Breastfeeding is not just good for the baby. Research by the Society of Obstetricians and Gynaecologists of Canada Breast Disease Committee found that there is evidence that the risk for premenopausal breast cancer is reduced in mothers who have breastfed, and the more breastfeeding she has done the greater the protective effect.
Despite the benefits of breastfeeding for baby and mother, formula milk does sometimes have to be used, and may be helpful when weaning early. There are various types of formula milk available, it is a good idea to check for the one that is compatible with the baby's blood group, and also to ensure that weaning is done according to blood group. Baby formula can be expensive, costing over $200 a week in the U.S. There is obviously big money to be made, and most of the mothers on the WIC free formula programme (see previous column) are likely to be receiving the minimum wage. A writer skeptical about infant problems with cows' milk is also suspicious of the association between the Act Against Allergy, the "interactive communication program" and SHS International, the company who make Neocate, a hypoallergenic infant formula. This interactive communication program is also supported by the British Dietetic Association, and tricked BBC news into thinking Act Against Allergy is a "medical task force" that polled doctors - the BBC later changed their news page to reflect the fact that they are sponsored by a formula milk manufacturer.

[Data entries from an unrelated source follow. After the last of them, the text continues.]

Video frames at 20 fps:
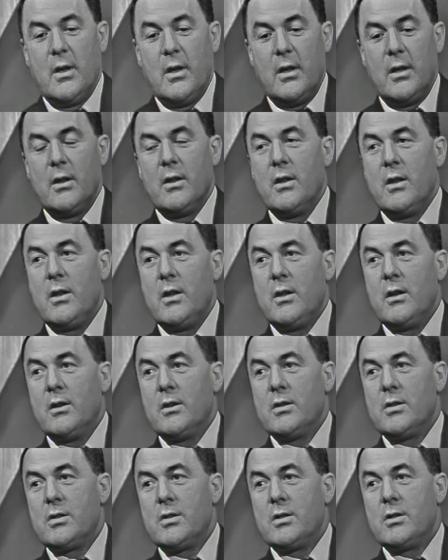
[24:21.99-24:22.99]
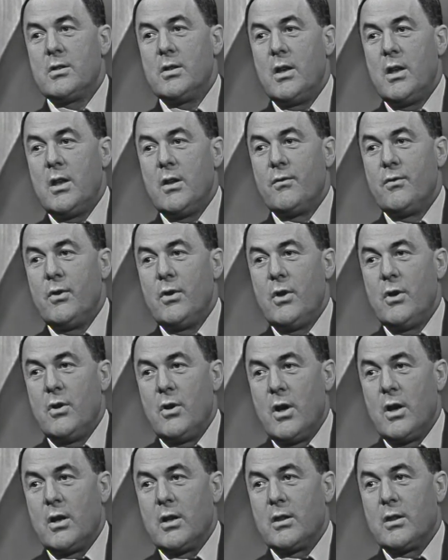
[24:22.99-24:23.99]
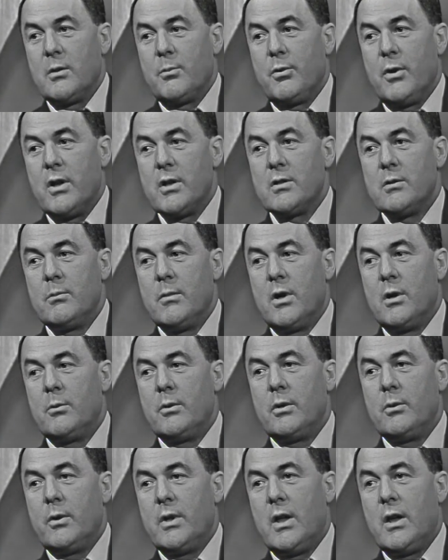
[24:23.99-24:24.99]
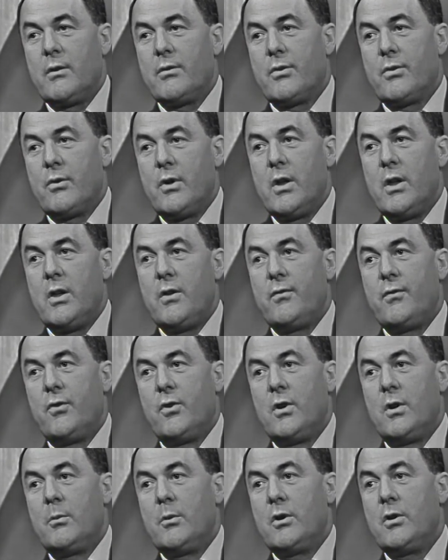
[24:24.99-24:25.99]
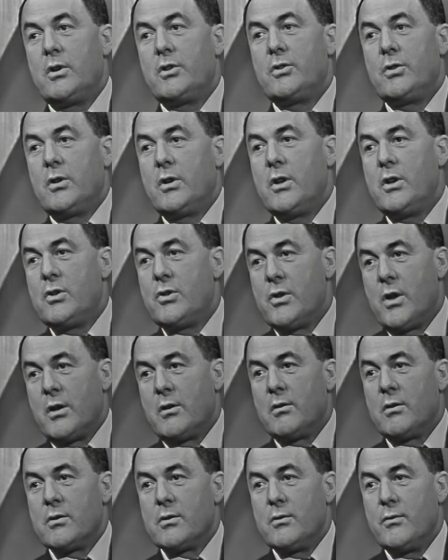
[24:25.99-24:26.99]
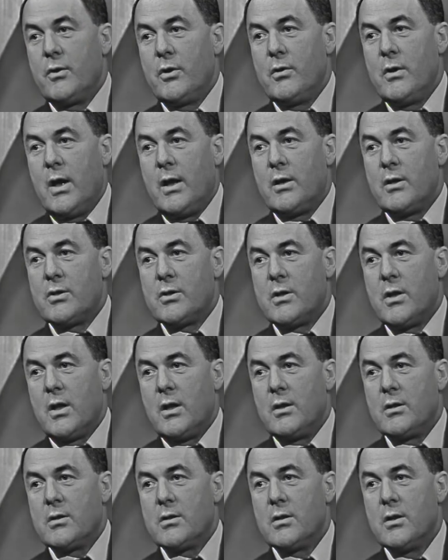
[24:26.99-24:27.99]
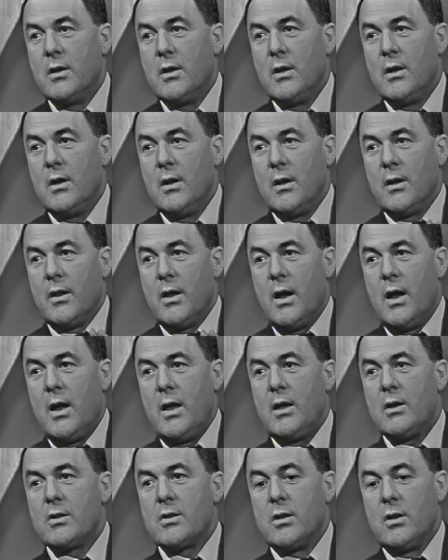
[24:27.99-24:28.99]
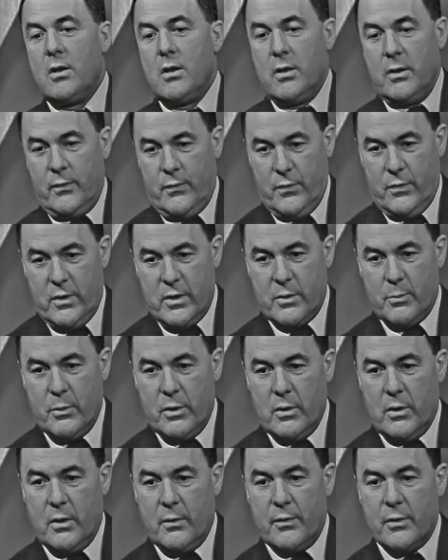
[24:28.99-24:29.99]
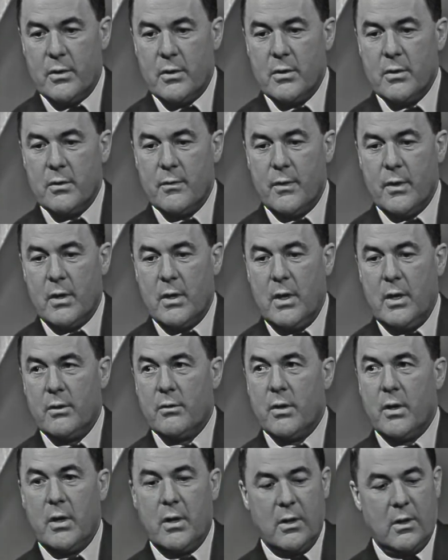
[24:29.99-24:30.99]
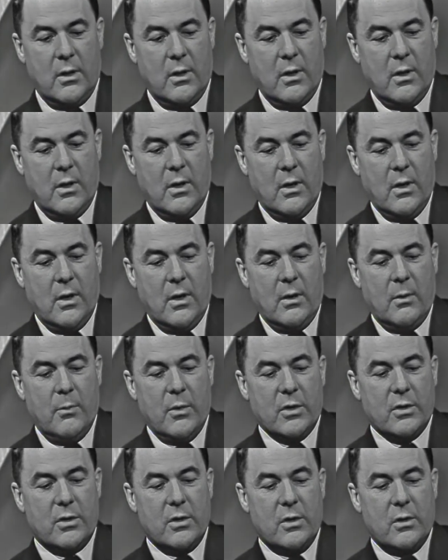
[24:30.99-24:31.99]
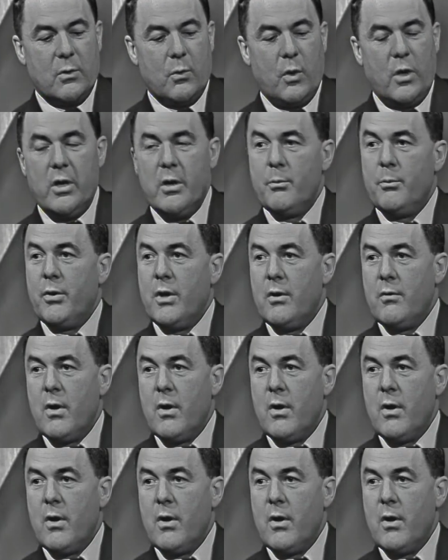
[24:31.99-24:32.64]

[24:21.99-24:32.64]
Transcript: In the city of New York, at the present moment, we have three former attorney generals of the United States the highest law enforcement officers of the country. Mr. William P.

Incidentally, some studies have reported that mothers taking supplemental vitamin B6 may cause suppression of the pituitary hormone prolactin, which is raised after giving birth and responsible for milk production. Other studies contradict these findings, saying that 'nutritionally relevant' levels of B6 do not affect milk production. The 'nutritionally relevant' dose of vitamin B6 in thePediatrics study (no effect) was up to 4 mg per day, whereas the Italian study (significant effect) investigated the influence of vitamin B6 in 2 doses of 300 mg in one day. The method of action is believed to be through inhibition of pituitary cell proliferation and hormone secretion, in part mediated through pyridoxal-induced cell-cycle arrest and apoptosis. Anyone taking large doses of vitamin B6 should be monitored by a healthcare professional.